ARKANSAS COURT OF APPEALS

DIVISION II

No.

 CR-23-467

 

 

RONALD MATTHEW ROBINSON

APPELLANT

V.

STATE OF ARKANSAS

APPELLEE

 

Opinion Delivered April 10, 2024

APPEAL FROM THE POPE

COUNTY CIRCUIT COURT

[NO. 58CR-21-707]

HONORABLE JAMES DUNHAM, JUDGE

AFFIRMED

 

CINDY GRACE THYER, Judge

            Appellant Ronald Robinson was convicted by a Pope County jury of two counts of second-degree battery, one count of resisting arrest, and one count of disorderly conduct and was sentenced to a total of twelve years’ imprisonment. On appeal, Robinson does not contest the sufficiency of the evidence supporting his convictions. Instead, he argues that the circuit court abused its discretion in excluding the testimony of two defense witnesses after he failed to disclose them in a timely fashion. We find no error and affirm.

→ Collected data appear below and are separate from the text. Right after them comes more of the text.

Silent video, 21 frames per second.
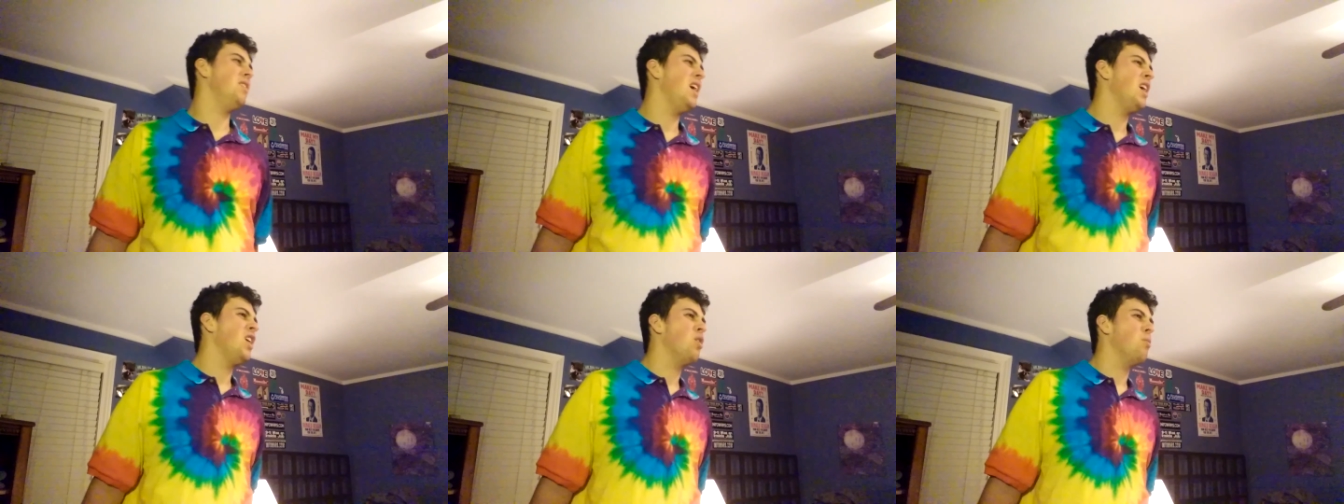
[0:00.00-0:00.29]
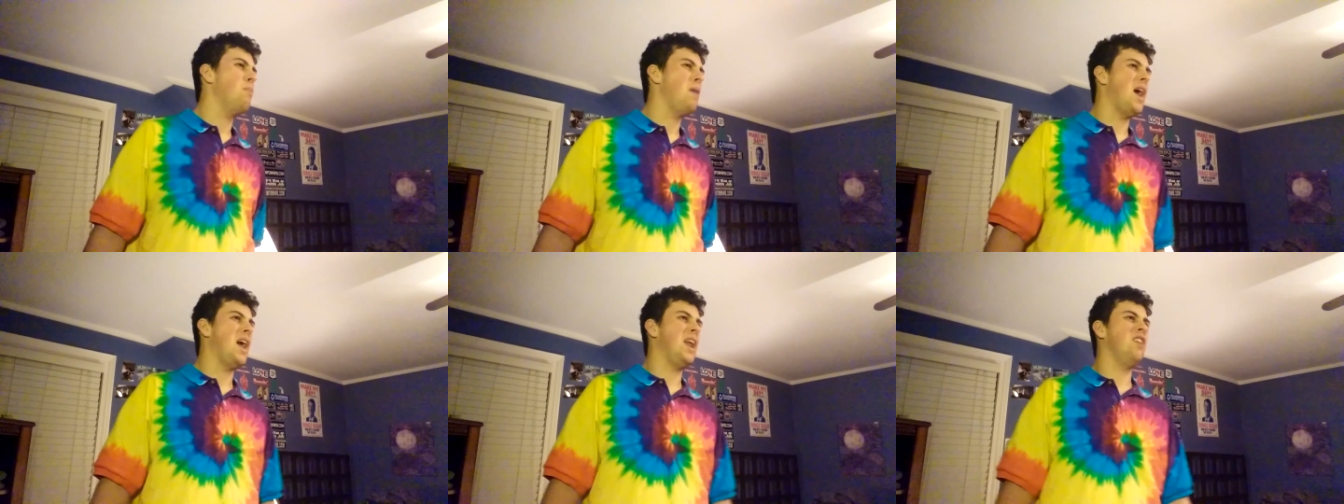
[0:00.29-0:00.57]

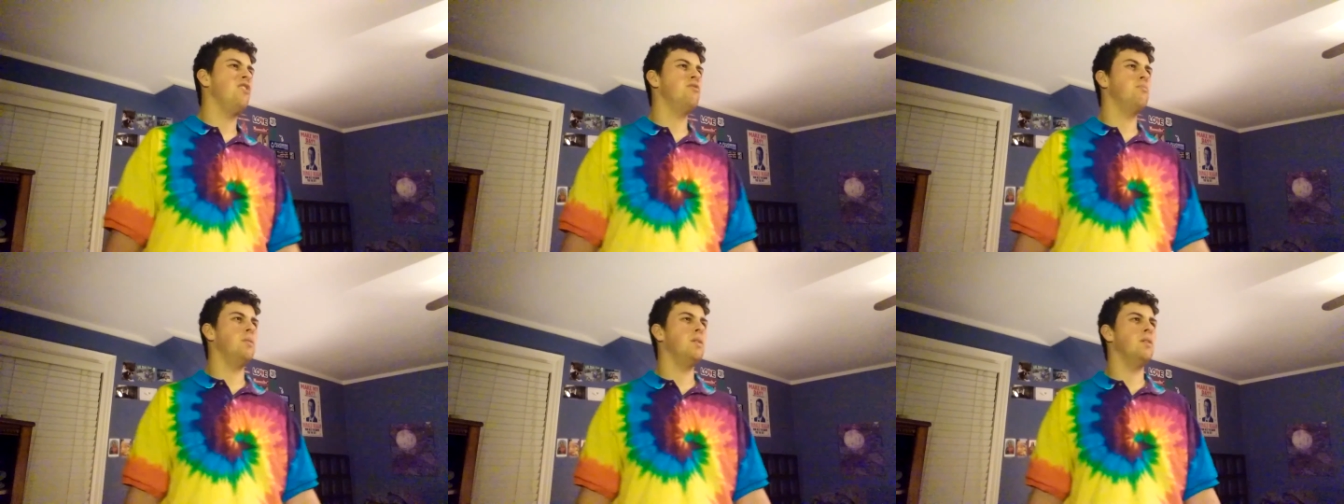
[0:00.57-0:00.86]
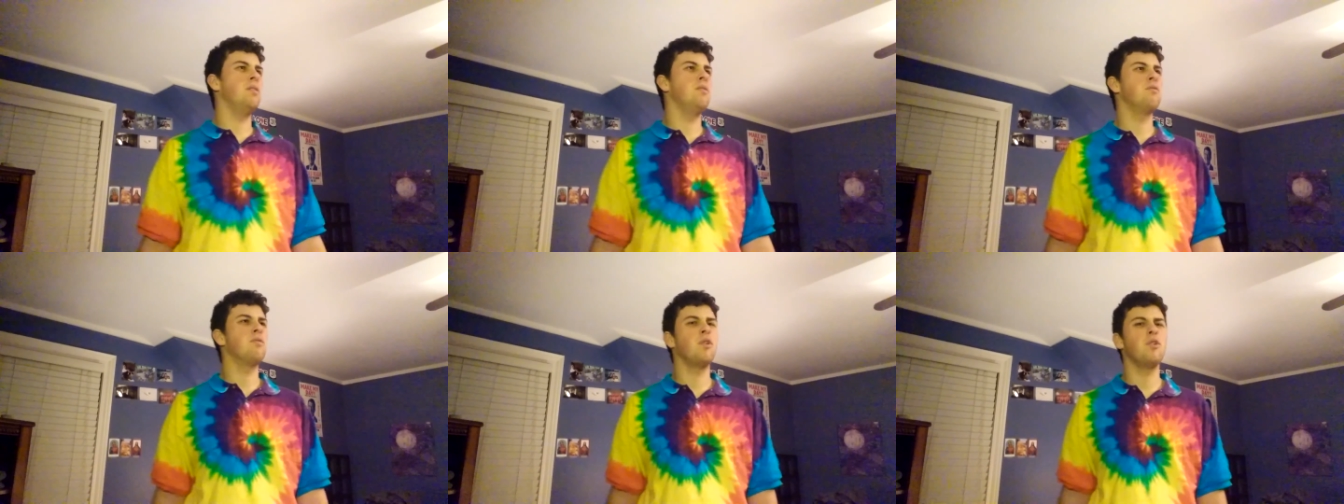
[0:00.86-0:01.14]
anger
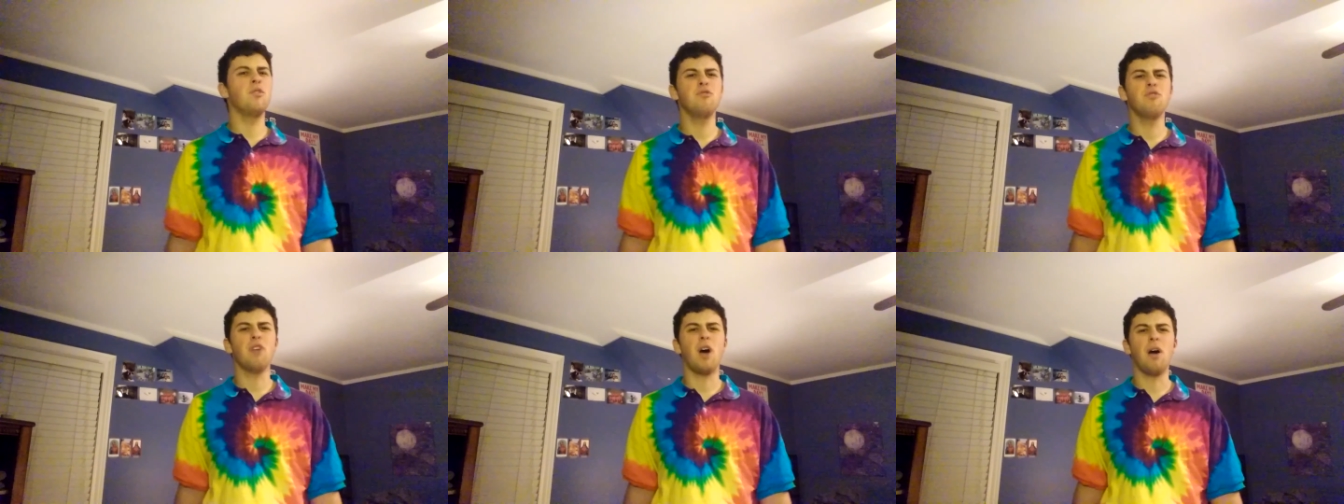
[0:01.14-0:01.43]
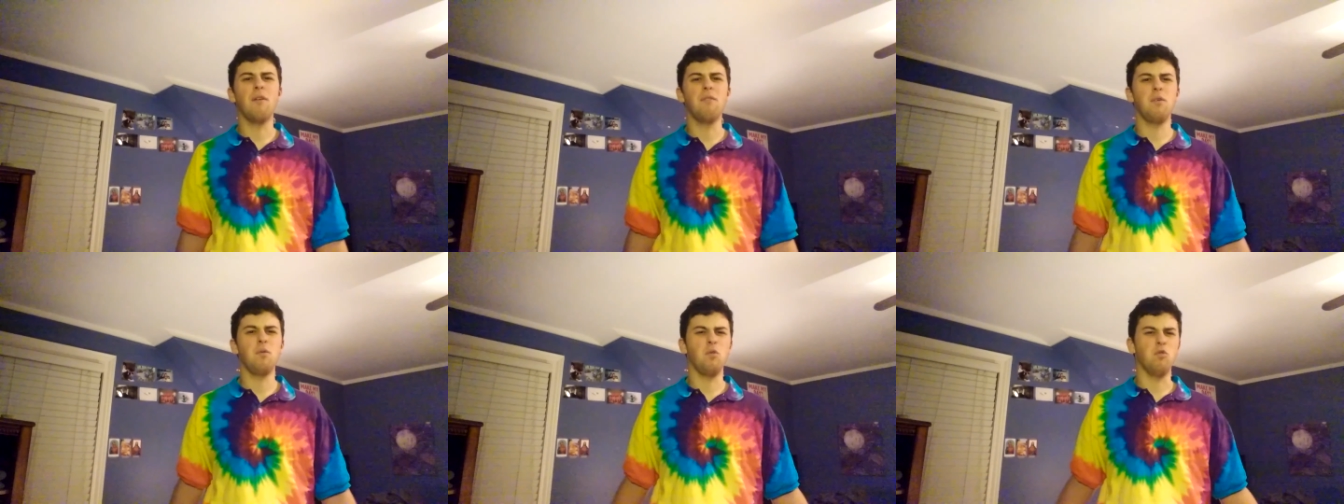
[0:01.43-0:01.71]
management, first
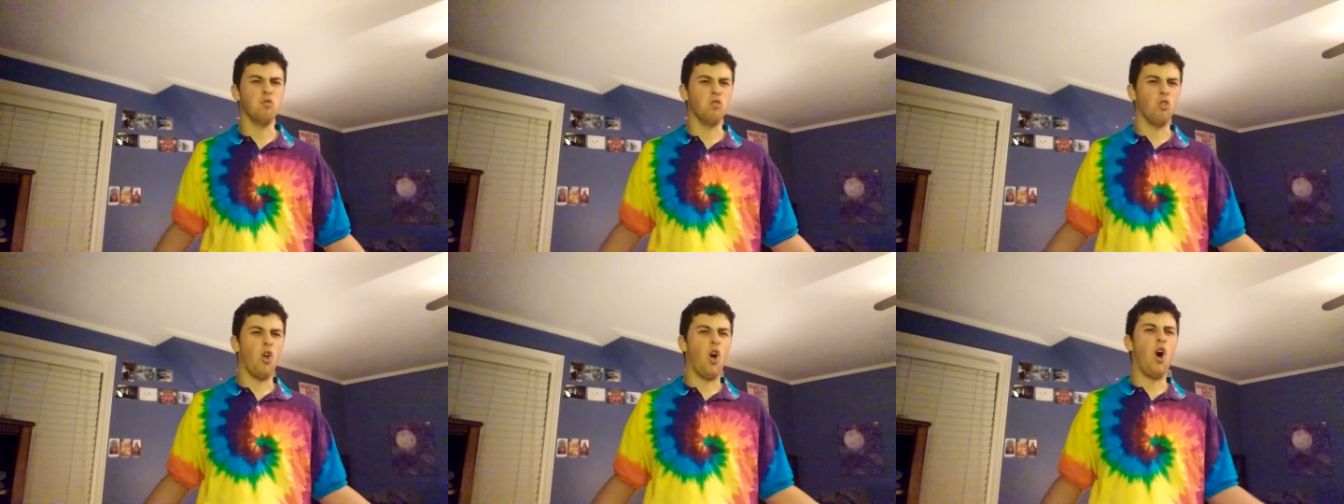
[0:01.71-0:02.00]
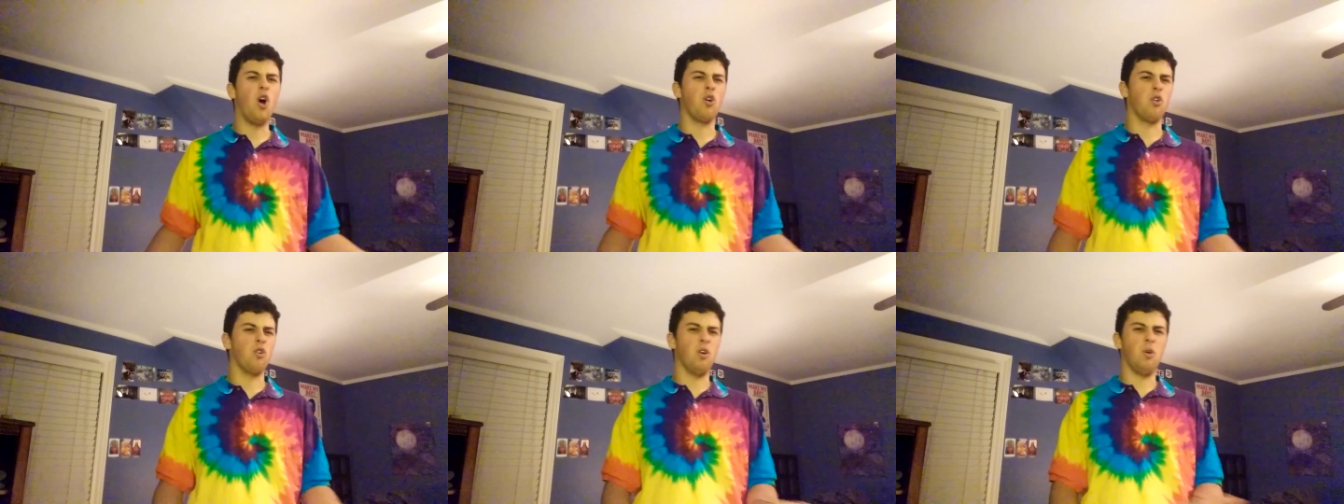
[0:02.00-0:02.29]
off, it was
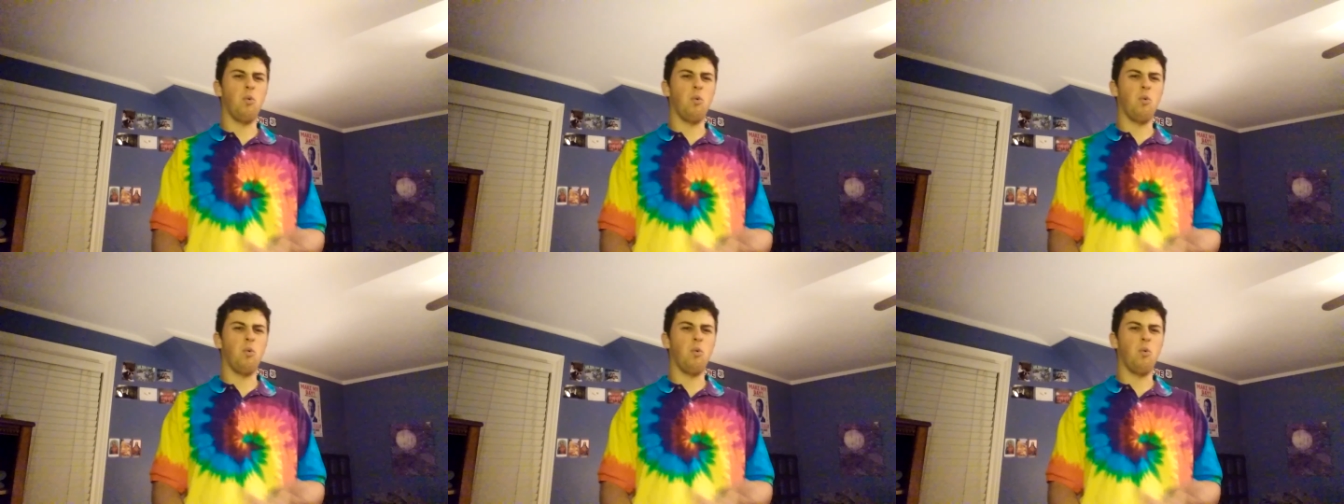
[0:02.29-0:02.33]
longer.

            On July 16, 2021, Robinson was charged with three counts of second-degree battery, three counts of second-degree assault, and one count each of resisting arrest and disorderly conduct. On July 21, the circuit court entered its first pretrial order directing the parties to “promptly exchange all necessary discovery records or other information necessary to presentment of this case to the court.” Similar pretrial orders were entered on October 5, October 27, and November 29. On December 29, the court entered an “order for jury trial setting conference date” in which it ordered the State and the defense “to file with the Clerk of the Court a witness list and exhibit list at least 14 days prior to the jury trial setting conference. Failure to do so may result in the witness or exhibit being excluded from the jury trial.” Additional pretrial orders advising of the necessity of exchanging discovery were entered on February 15, April 12, May 24, June 30, and August 18, 2022. On September 9, 2022, the court entered an order setting a jury-trial conference date for October 3 and again ordered the State and Robinson to file their witness lists and exhibit lists at least fourteen days prior to the jury-trial setting conference. As before, the order further warned that “[f]ailure to do so may result in the witness or exhibit being excluded from the jury trial.”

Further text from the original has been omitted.